Under terms of the settlement Cisco will pay $2.6 million to the federal government and up to $6 million to 15 states, certain cities and other entities that purchased the product. The states that settled with Cisco are California, Delaware, Florida, Hawaii, Illinois, Indiana, Minnesota, Nevada, New Jersey, New Mexico, New York, North Carolina, Tennessee, Massachusetts and Virginia.
According to Cisco, the software, which was sold between 2008 and 2014 was created by Broadware, a company Cisco bought in 2007 for its surveillance video technology and ultimately named it Video Surveillance Manager.
“Broadware intentionally utilized an open architecture to allow customized security applications and solutions to be implemented. Because of the open architecture, video feeds could theoretically have been subject to hacking, though there is no evidence that any customer’s security was ever breached,” wrote Mark Chandler, Cisco executive vice president, Chief Legal Officer and General Counsel. “In 2009, we published a Best Practices Guide emphasizing that users needed to pay special attention to building necessary security features on top of the software they were licensing from us. And in July, 2013, we advised that customers should upgrade to a new version of the software which addressed security features. All sales of the older versions of the software had ended by September, 2014.”
Cisco wrote of vulnerabilities and a patch for the problems in its Video Surveillance Manager in 2013 saying “multiple security vulnerabilities exist in versions of Cisco VSM prior to 7.0.0, which may allow an attacker to gain full administrative privileges on the system.”
The case was brought as a whistleblower lawsuit in 2011 against Cisco “for selling and causing others to sell to federal agencies as well as to state and local government entities a video surveillance system that Defendant knew to possess dangerous, undisclosed, and impermissible security weaknesses.”
Law firm Phillips & Cohen filed the lawsuit alleging violations of a federal fraud law, the False Claims Act, and similar state laws on behalf of James Glenn, a former security consultant for a Danish company that is a Cisco partner, in federal district court in Buffalo, NY, in 2011. Fellow law firm Constantine Cannon LLP was co-counsel in the suit.
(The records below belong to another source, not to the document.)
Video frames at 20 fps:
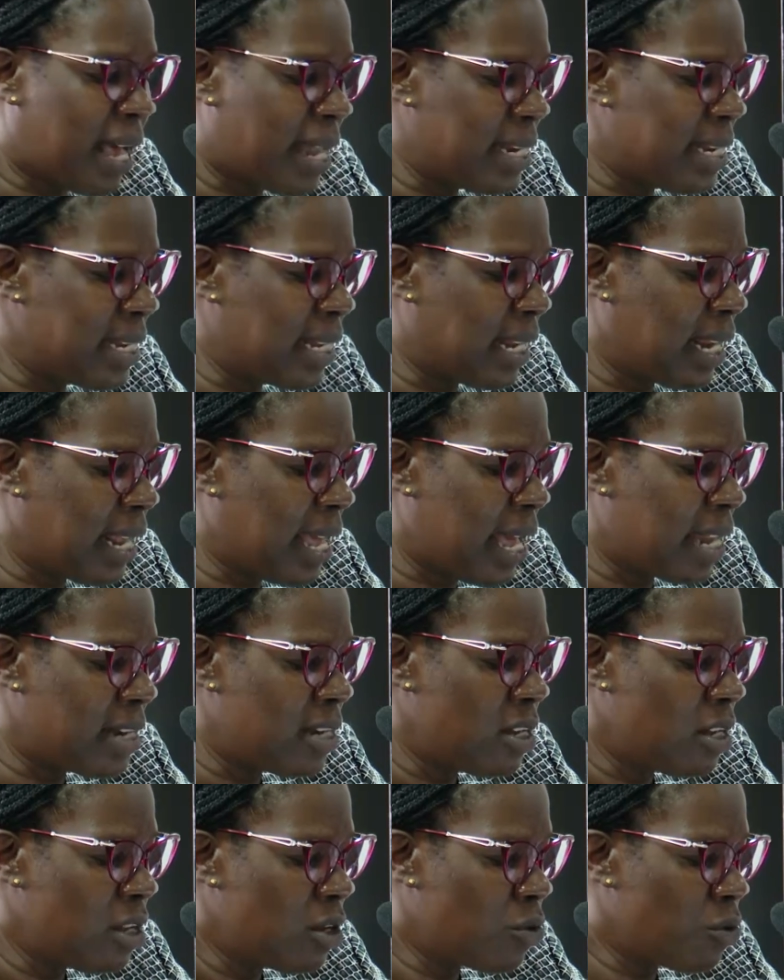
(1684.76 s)
are
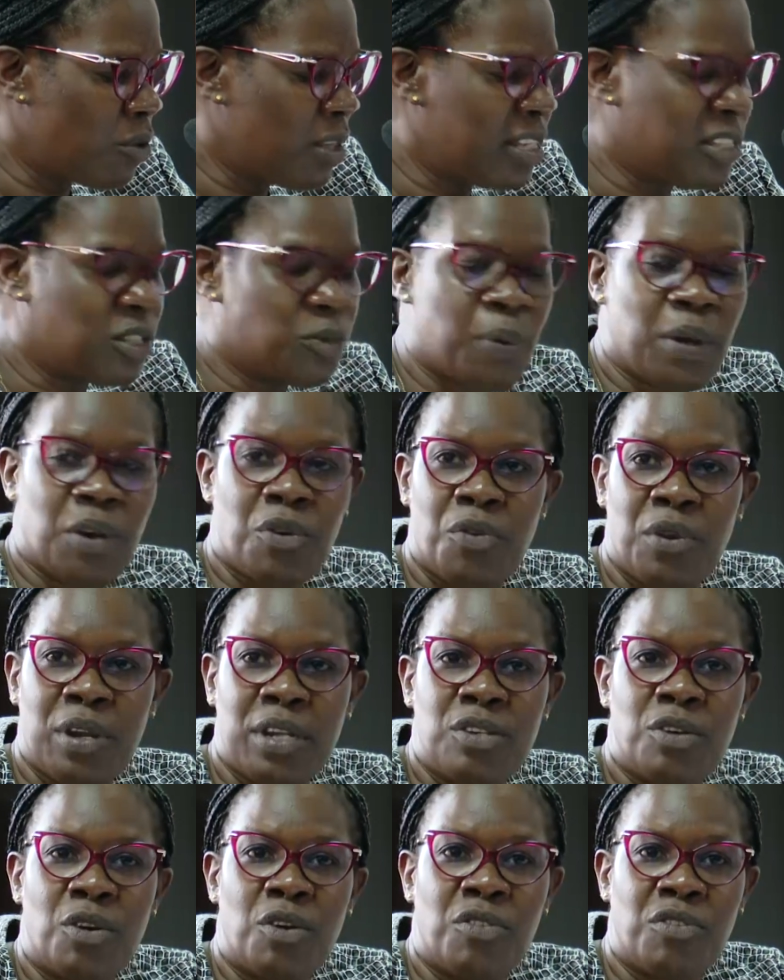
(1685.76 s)
declared to the
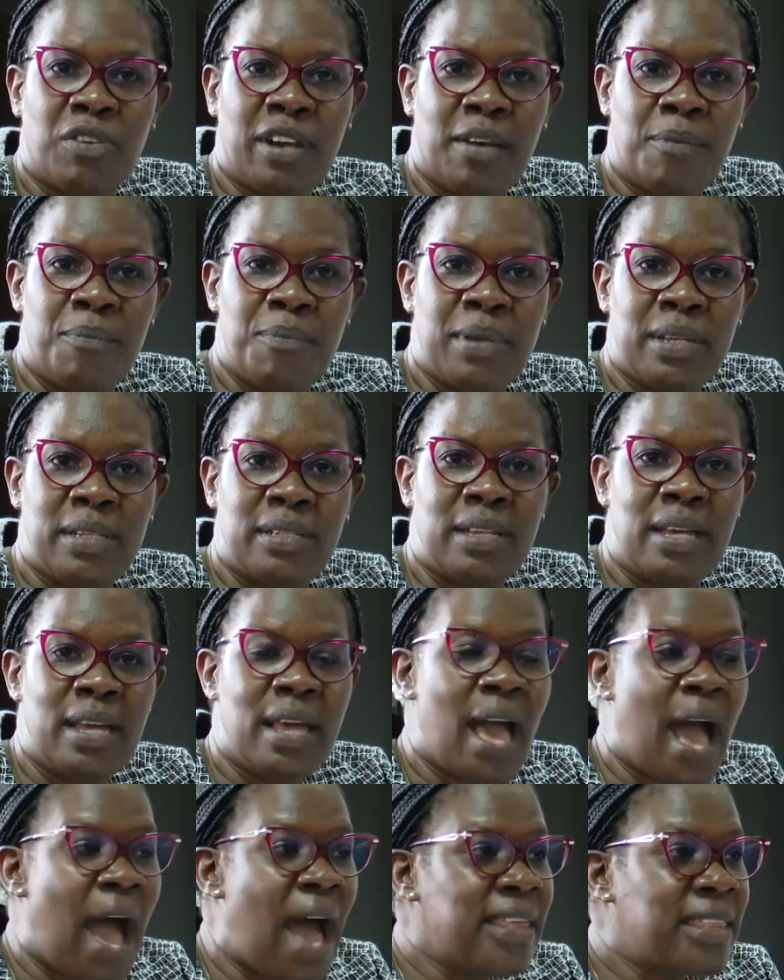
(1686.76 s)
Inspectorate of Government.
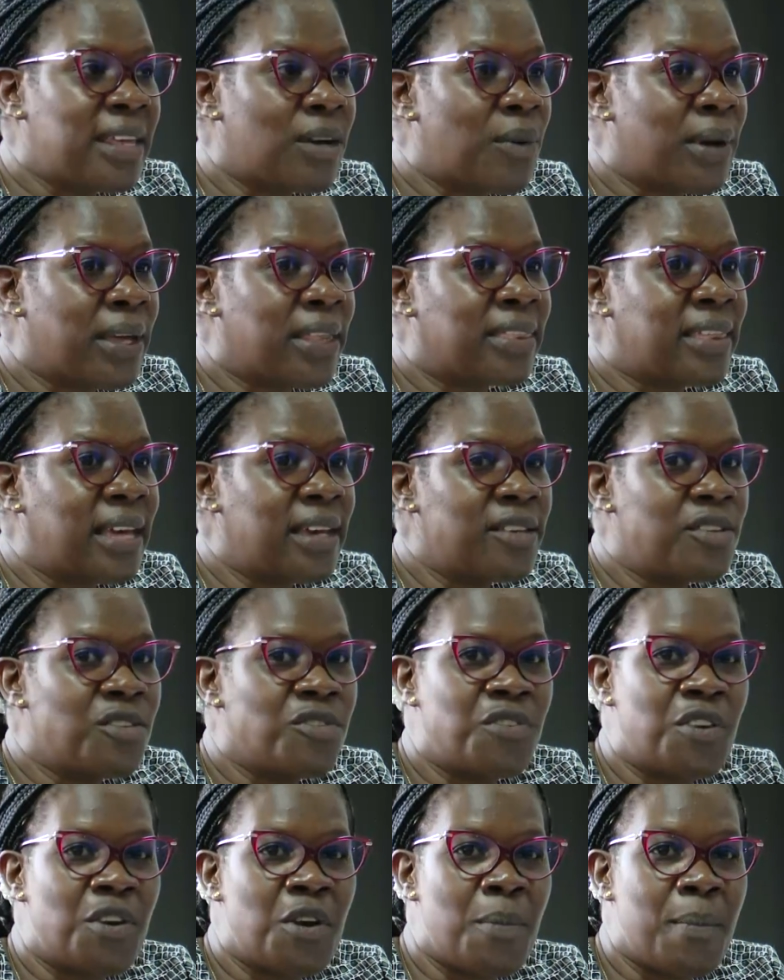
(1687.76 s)
Otherwise, thank you
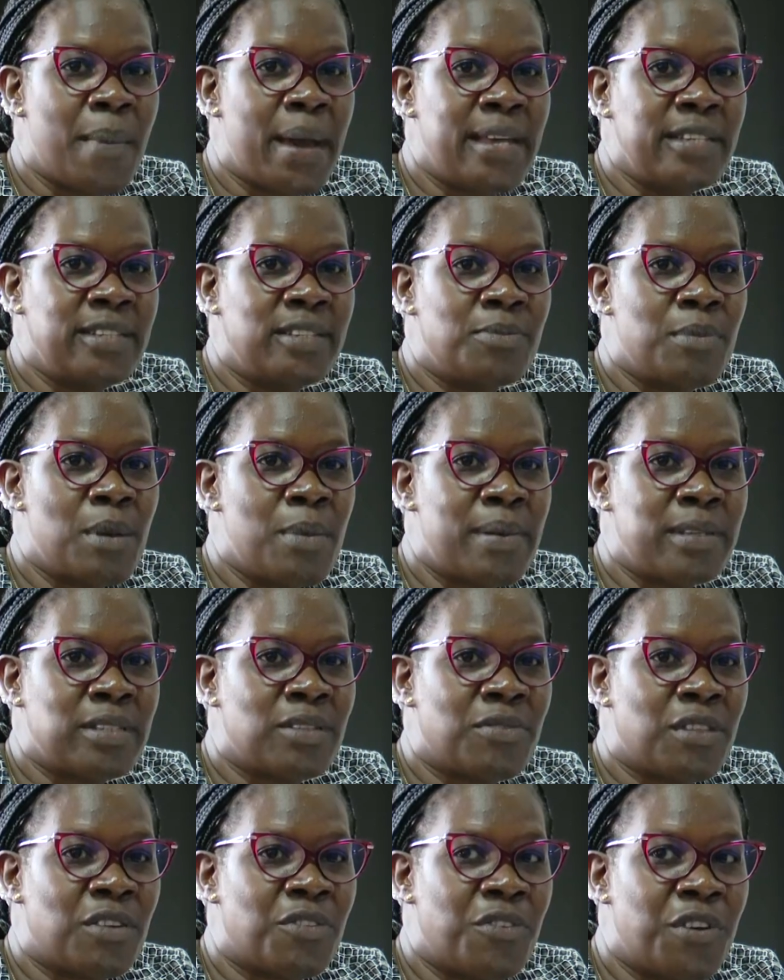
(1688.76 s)
very much, members
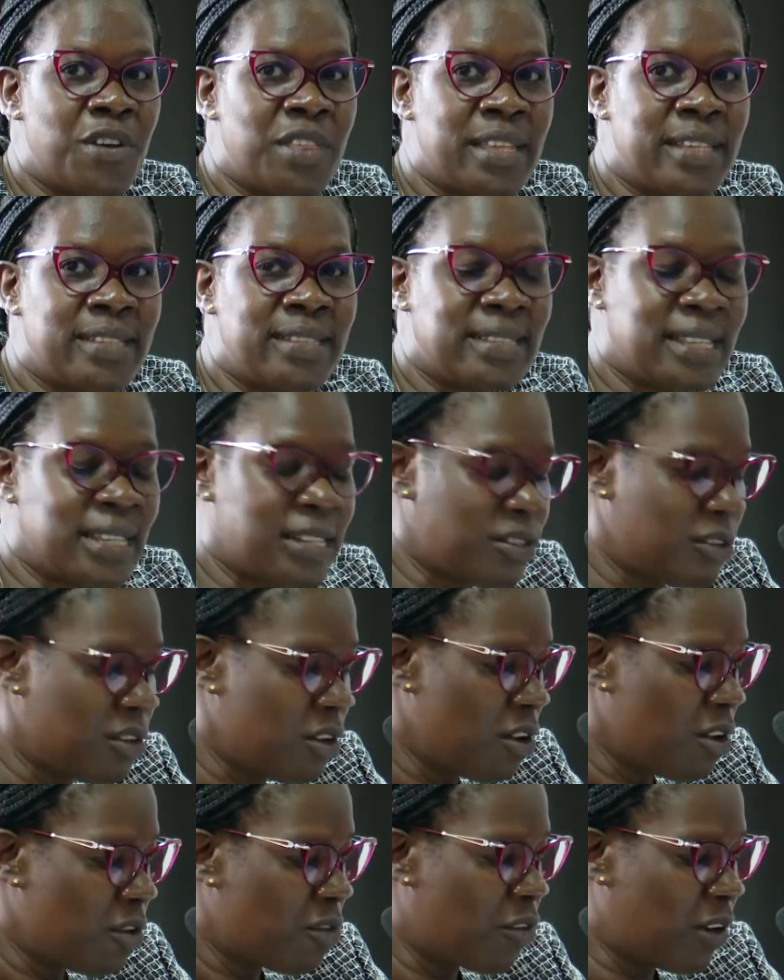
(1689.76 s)
of the Fourth Estate,
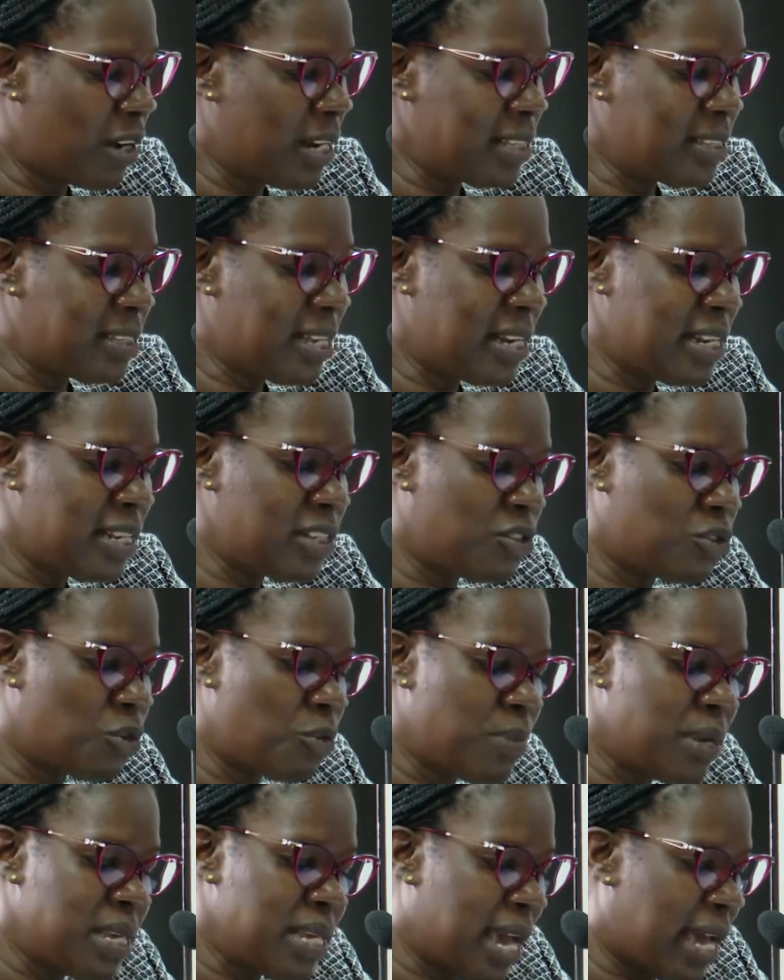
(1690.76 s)
for listening to
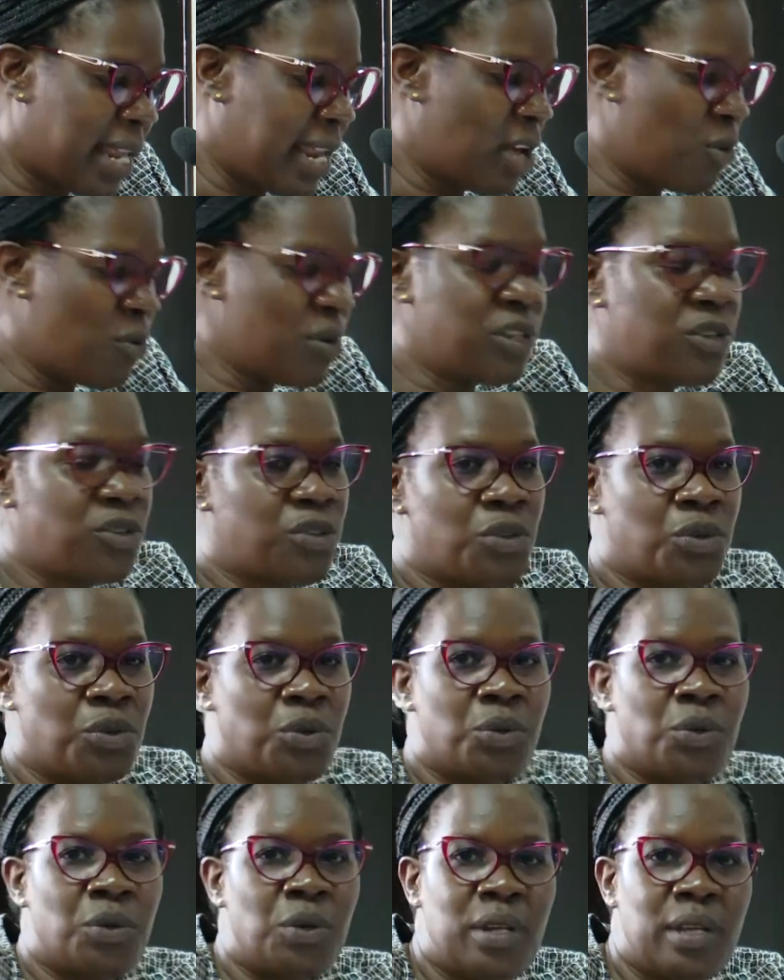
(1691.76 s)
me, and I wish
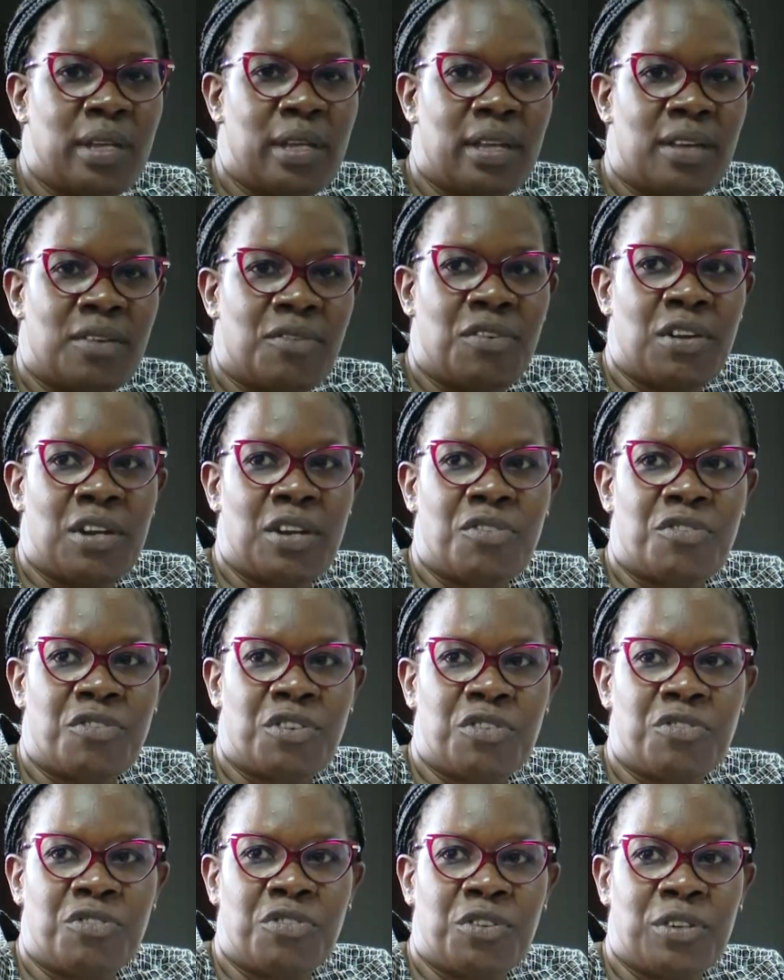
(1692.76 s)
you a very
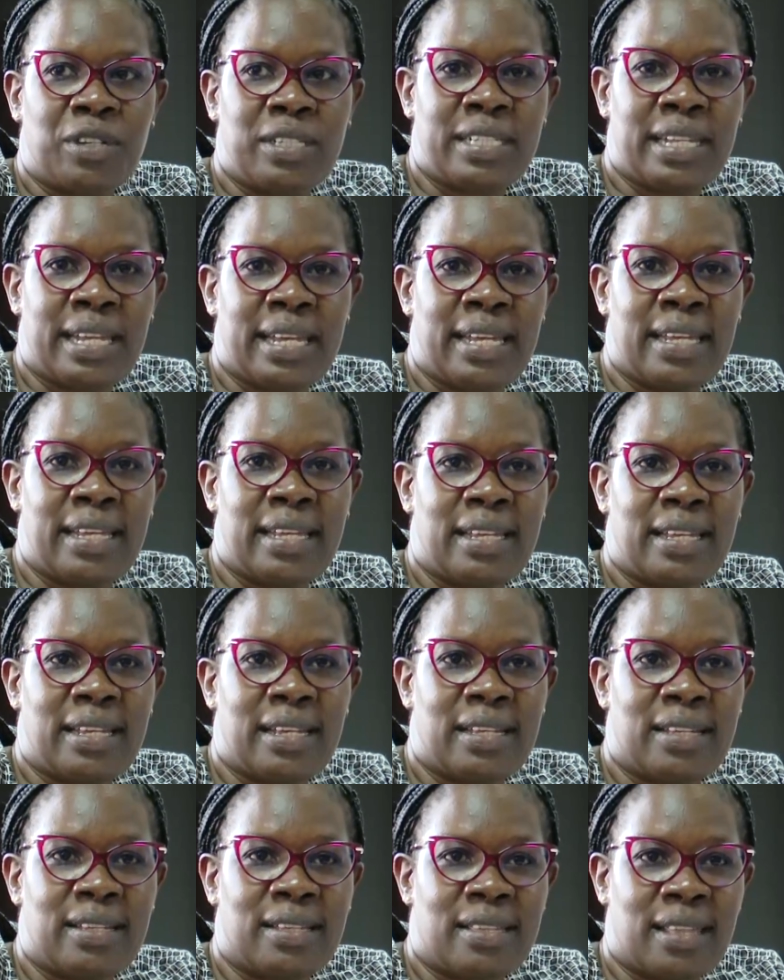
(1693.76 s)
fruitful day.
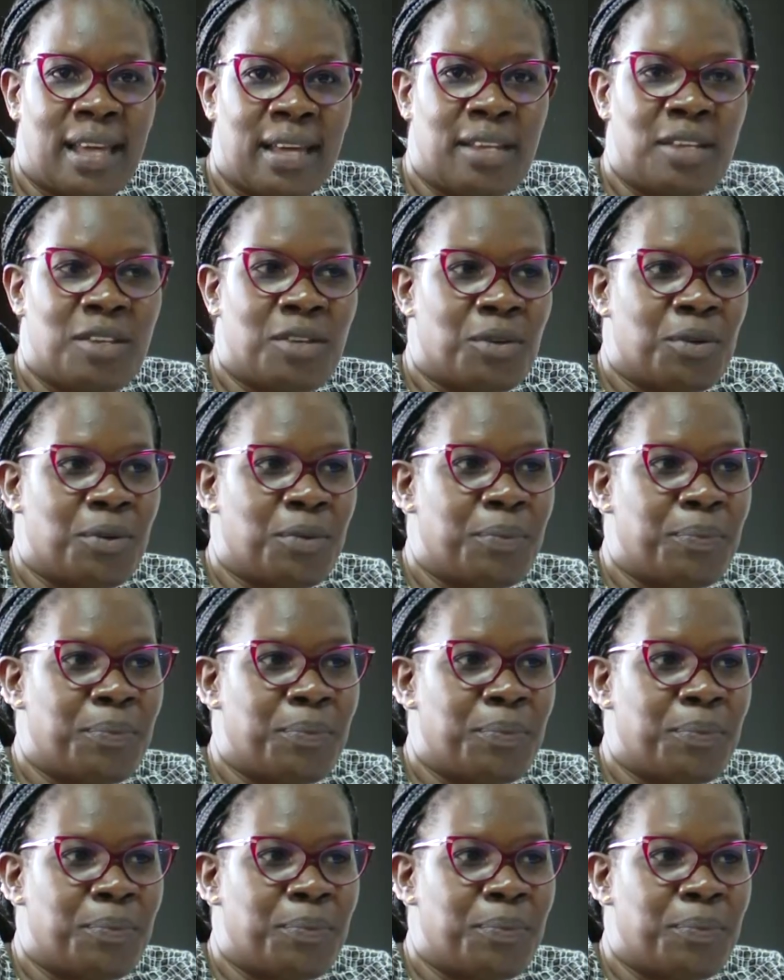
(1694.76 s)
Thank you.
The lawyers say this is one of the first time a company has been made to pay a False Claims finding.
The Danish company fired Glenn in 2009 after he submitted a detailed report to Cisco identifying what he believed to be security flaws.
“The whistleblower submitted several detailed reports to Cisco allegedly revealing that anyone with a moderate grasp of network security could exploit this software to gain unauthorized access to stored data, bypass physical security systems, and gain administrative access to the entire network of a government agency, all without detection. Despite the repeated internal warnings of VSM’s flaws, Cisco allegedly continued to sell the vulnerable software to high-profile infrastructure targets,” according to Constantine Common.
“I was very concerned about the possibility that someone might endanger public safety by hacking into government systems,” Glenn said in a statement. “I filed the [whistleblower] qui tam lawsuit to make the government aware of the problem and to get it fixed. I am glad that Cisco replaced the affected product and that the case has been settled.”
“Cybersecurity products are an important piece of government spending these days, and it’s essential that those products comply with critical regulatory and contractual requirements,” said Claire Sylvia, a whistleblower attorney and partner at Phillips & Cohen in a statement. “The tech industry can expect whistleblowers to continue to step forward when serious problems are ignored, thanks to laws that reward and protect them.”